◆ Task to carry out ◆
A faithful copy of the data is what is wanted, minus any pictures.

::: Provided data :::

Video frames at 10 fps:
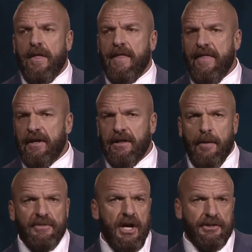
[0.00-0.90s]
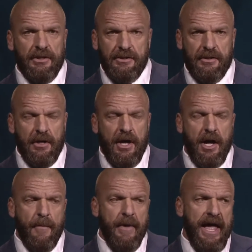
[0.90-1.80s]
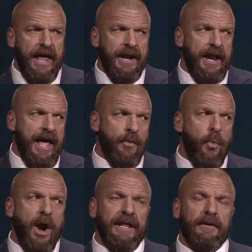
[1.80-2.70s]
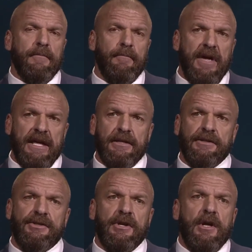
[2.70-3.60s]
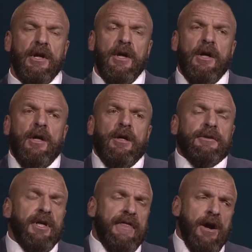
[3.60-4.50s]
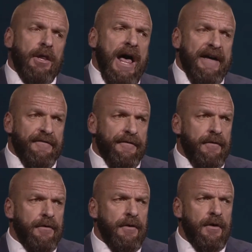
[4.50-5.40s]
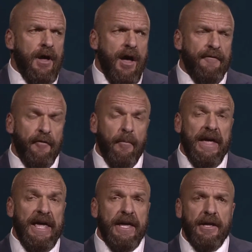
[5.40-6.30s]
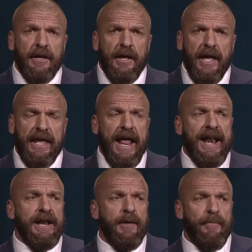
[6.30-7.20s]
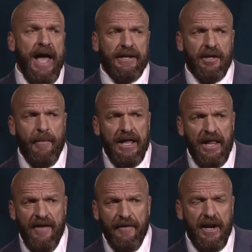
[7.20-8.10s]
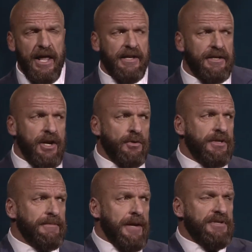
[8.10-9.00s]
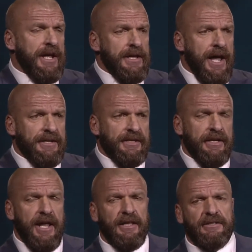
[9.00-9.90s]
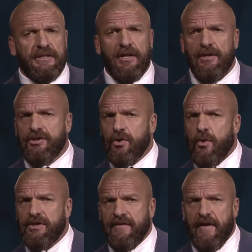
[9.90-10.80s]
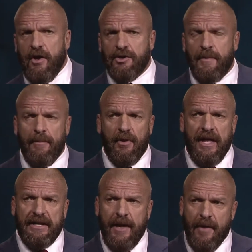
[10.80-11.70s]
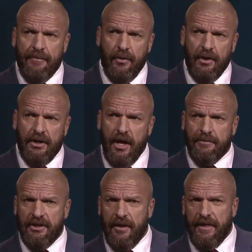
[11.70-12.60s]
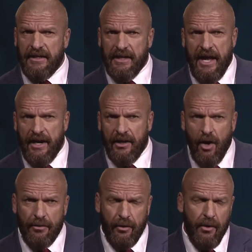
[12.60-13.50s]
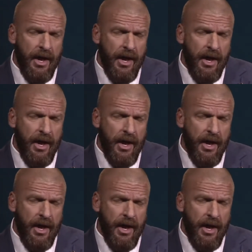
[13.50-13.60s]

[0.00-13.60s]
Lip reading: that the club touches, and what it means to their life. For me, it had an impact on my life, and you know, sometimes I sit and I listen to the stories of various people that came up through the clubs and the things they had to go through.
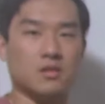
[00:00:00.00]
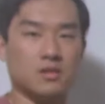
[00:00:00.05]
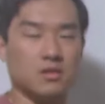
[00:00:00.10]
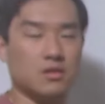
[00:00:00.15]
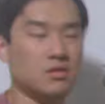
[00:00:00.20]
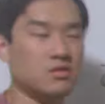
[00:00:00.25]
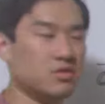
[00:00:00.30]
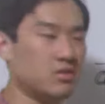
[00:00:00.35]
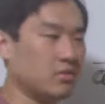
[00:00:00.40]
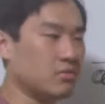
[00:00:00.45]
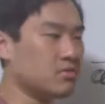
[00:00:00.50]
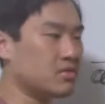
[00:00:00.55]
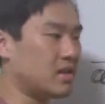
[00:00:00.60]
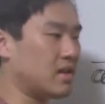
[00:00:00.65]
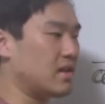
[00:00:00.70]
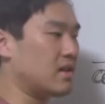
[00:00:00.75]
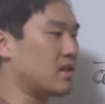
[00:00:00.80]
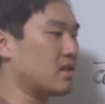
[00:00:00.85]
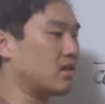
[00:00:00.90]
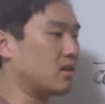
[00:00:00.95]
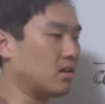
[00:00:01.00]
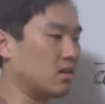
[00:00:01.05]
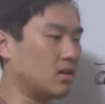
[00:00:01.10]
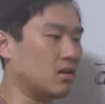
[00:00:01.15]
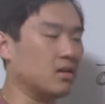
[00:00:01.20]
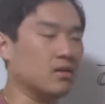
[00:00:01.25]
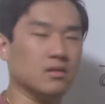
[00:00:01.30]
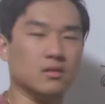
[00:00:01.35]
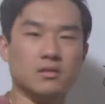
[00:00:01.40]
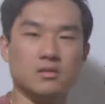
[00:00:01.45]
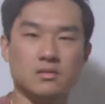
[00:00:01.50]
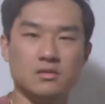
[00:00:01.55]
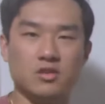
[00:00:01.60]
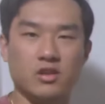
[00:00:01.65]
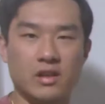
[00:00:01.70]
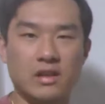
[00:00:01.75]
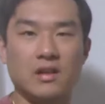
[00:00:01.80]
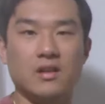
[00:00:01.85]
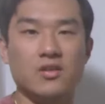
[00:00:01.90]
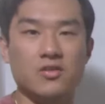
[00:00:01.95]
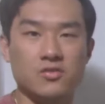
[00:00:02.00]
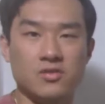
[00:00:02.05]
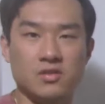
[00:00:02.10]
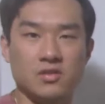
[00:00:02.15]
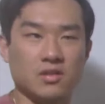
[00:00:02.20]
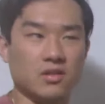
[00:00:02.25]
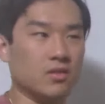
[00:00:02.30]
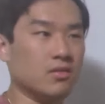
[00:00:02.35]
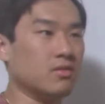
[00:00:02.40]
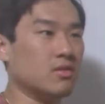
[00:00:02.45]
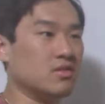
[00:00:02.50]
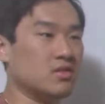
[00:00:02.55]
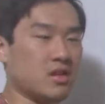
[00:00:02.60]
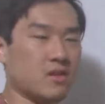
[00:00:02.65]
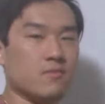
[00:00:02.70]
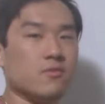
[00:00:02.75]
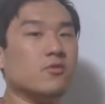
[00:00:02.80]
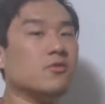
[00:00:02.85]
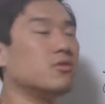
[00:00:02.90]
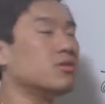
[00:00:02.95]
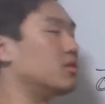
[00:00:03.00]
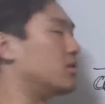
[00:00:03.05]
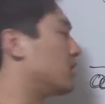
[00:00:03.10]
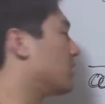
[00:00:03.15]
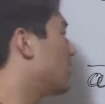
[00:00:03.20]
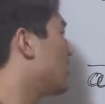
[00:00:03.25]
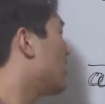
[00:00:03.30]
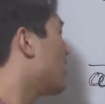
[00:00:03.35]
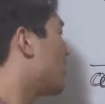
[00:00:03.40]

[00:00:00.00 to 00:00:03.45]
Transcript: it's still saying like English is still the same word.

:::

◆ Task output ◆
Video frames at 10 fps:
[0.00-0.90s]
[0.90-1.80s]
[1.80-2.70s]
[2.70-3.60s]
[3.60-4.50s]
[4.50-5.40s]
[5.40-6.30s]
[6.30-7.20s]
[7.20-8.10s]
[8.10-9.00s]
[9.00-9.90s]
[9.90-10.80s]
[10.80-11.70s]
[11.70-12.60s]
[12.60-13.50s]
[13.50-13.60s]

[0.00-13.60s]
Lip reading: that the club touches, and what it means to their life. For me, it had an impact on my life, and you know, sometimes I sit and I listen to the stories of various people that came up through the clubs and the things they had to go through.
[00:00:00.00]
[00:00:00.05]
[00:00:00.10]
[00:00:00.15]
[00:00:00.20]
[00:00:00.25]
[00:00:00.30]
[00:00:00.35]
[00:00:00.40]
[00:00:00.45]
[00:00:00.50]
[00:00:00.55]
[00:00:00.60]
[00:00:00.65]
[00:00:00.70]
[00:00:00.75]
[00:00:00.80]
[00:00:00.85]
[00:00:00.90]
[00:00:00.95]
[00:00:01.00]
[00:00:01.05]
[00:00:01.10]
[00:00:01.15]
[00:00:01.20]
[00:00:01.25]
[00:00:01.30]
[00:00:01.35]
[00:00:01.40]
[00:00:01.45]
[00:00:01.50]
[00:00:01.55]
[00:00:01.60]
[00:00:01.65]
[00:00:01.70]
[00:00:01.75]
[00:00:01.80]
[00:00:01.85]
[00:00:01.90]
[00:00:01.95]
[00:00:02.00]
[00:00:02.05]
[00:00:02.10]
[00:00:02.15]
[00:00:02.20]
[00:00:02.25]
[00:00:02.30]
[00:00:02.35]
[00:00:02.40]
[00:00:02.45]
[00:00:02.50]
[00:00:02.55]
[00:00:02.60]
[00:00:02.65]
[00:00:02.70]
[00:00:02.75]
[00:00:02.80]
[00:00:02.85]
[00:00:02.90]
[00:00:02.95]
[00:00:03.00]
[00:00:03.05]
[00:00:03.10]
[00:00:03.15]
[00:00:03.20]
[00:00:03.25]
[00:00:03.30]
[00:00:03.35]
[00:00:03.40]

[00:00:00.00 to 00:00:03.45]
Transcript: it's still saying like English is still the same word.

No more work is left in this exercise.